I drink some more of my own wine. It’s funny, we never talk about that any more. Or maybe it’s not funny, it’s just understandable because it was ten years ago. But she used to ask me about it a lot. And then she stopped.

‘I just… it was so much harder than I’d expected it to be,’ I say.

‘But why?’ she says. She’s leaning towards me, a cushion cuddled against her stomach, and she looks genuinely concerned.

‘Because…’ I look at the bottle of wine and wonder if I could have more. I want more. I pour another glass. ‘Because you weren’t there.’ I close my eyes.

‘Ah, love,’ she says.

She drops her head down on my shoulder, slightly head-butting me in the jaw, but I don’t say.

‘I just wanted to get away. From home. From my parents. But it would’ve been so much more fun with you.’

‘It wasn’t all bad, right?’ Tash says. ‘Uni?’

I close my eyes. The main thing I picture when I think of university is of me, alone, in my sad room in Halls. Or my sad room in the house I shared with a group of girls I had nothing in common with. It was the hardest three years of my life.

‘I wish I hadn’t had to do it on my own,’ I say now.

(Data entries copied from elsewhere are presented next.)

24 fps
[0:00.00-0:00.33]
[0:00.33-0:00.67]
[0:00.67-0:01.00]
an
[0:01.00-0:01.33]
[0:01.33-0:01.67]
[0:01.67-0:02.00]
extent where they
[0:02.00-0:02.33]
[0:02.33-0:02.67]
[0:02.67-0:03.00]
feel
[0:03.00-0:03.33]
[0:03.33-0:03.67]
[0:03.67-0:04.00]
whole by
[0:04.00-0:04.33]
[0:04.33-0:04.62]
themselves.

‘I always worried,’ Tash says, looking down into her glass. ‘I always worried that I made it harder for you.’

What?’

‘That I made it harder for you to go to uni. I mean, you said you wanted to go, but I was all “oh no, come to London with me, it’ll be fun!” And so that made it so much harder for you. Did I?’

I shake my head. ‘No. God. Tash! No. I mean, you did say that.’

We both laugh.

‘But I wanted to go to uni. I just wanted to be in London with you at the same time. If I’d got into UCL it would’ve been fine.’ I shudder, remembering the horrible interview I’d had there.

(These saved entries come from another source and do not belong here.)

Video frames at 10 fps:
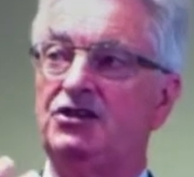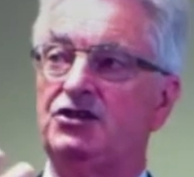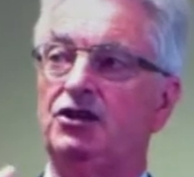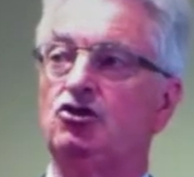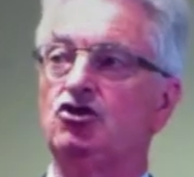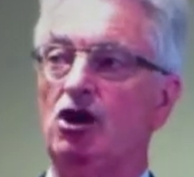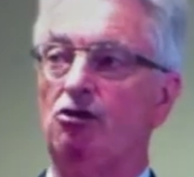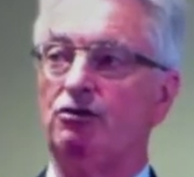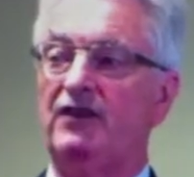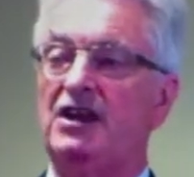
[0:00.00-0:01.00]
is a
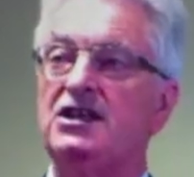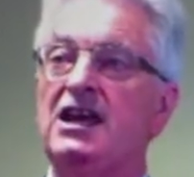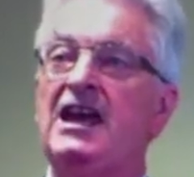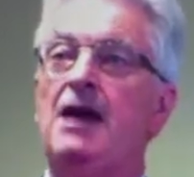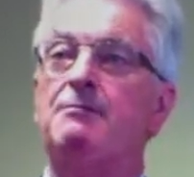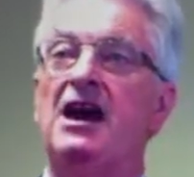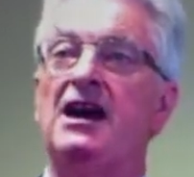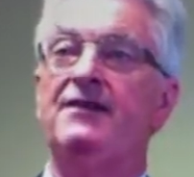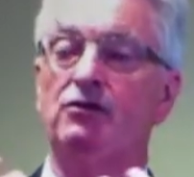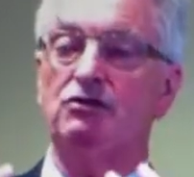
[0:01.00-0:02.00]
controlled event and
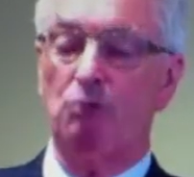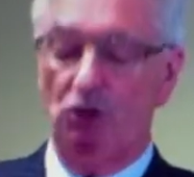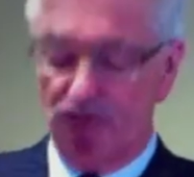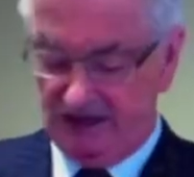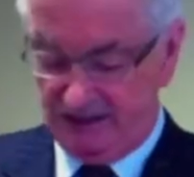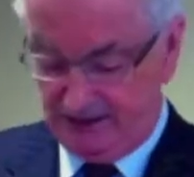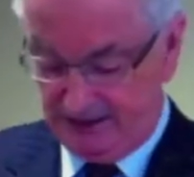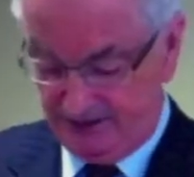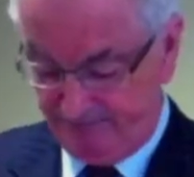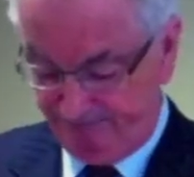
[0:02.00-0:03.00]
behaviour is well
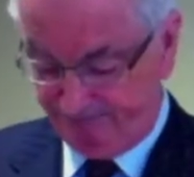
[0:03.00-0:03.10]
regulated.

Tash drops a hand from her glass and it lands on my shin. She jumps a bit, then smiles and slides it down to wrap around my ankle.

‘I wish I’d put London off and gone to uni with you,’ she says. ‘I wish you hadn’t hated it so much.’

‘Same,’ I say, even though at the time I told myself I needed to be away from her, out of her shadow, to find the real me. Turned out the real me was much, much happier in Tash’s shadow.

‘And at least we did live together for a little while,’ she says.

I nod. ‘Remember the wanker?’

Tash chokes on her wine and I have to wait out a coughing fit.

‘Oh my god,’ she says eventually. ‘Yeah. Horny little monkey.’

He lived above us and would start every single day with some self love. We’d hear the bed creaking and banging, followed by a groan and then the bathroom tap running. I could never quite meet his eye when we saw him in the pub.

‘That flat was a proper shithole,’ Tash says.

It really was. Small and cramped and beige and damp. But close to the Tube and not too expensive.

‘You’ve gone up in the world,’ Tash says, holding her arms out to gesture at my flat.

‘You too,’ I say and she nods.

‘We’re both really lucky.’

‘Yeah,’ I agree. ‘Apart from the whole invisibility thing.’

‘Yeah,’ Tash says. ‘Apart from that.’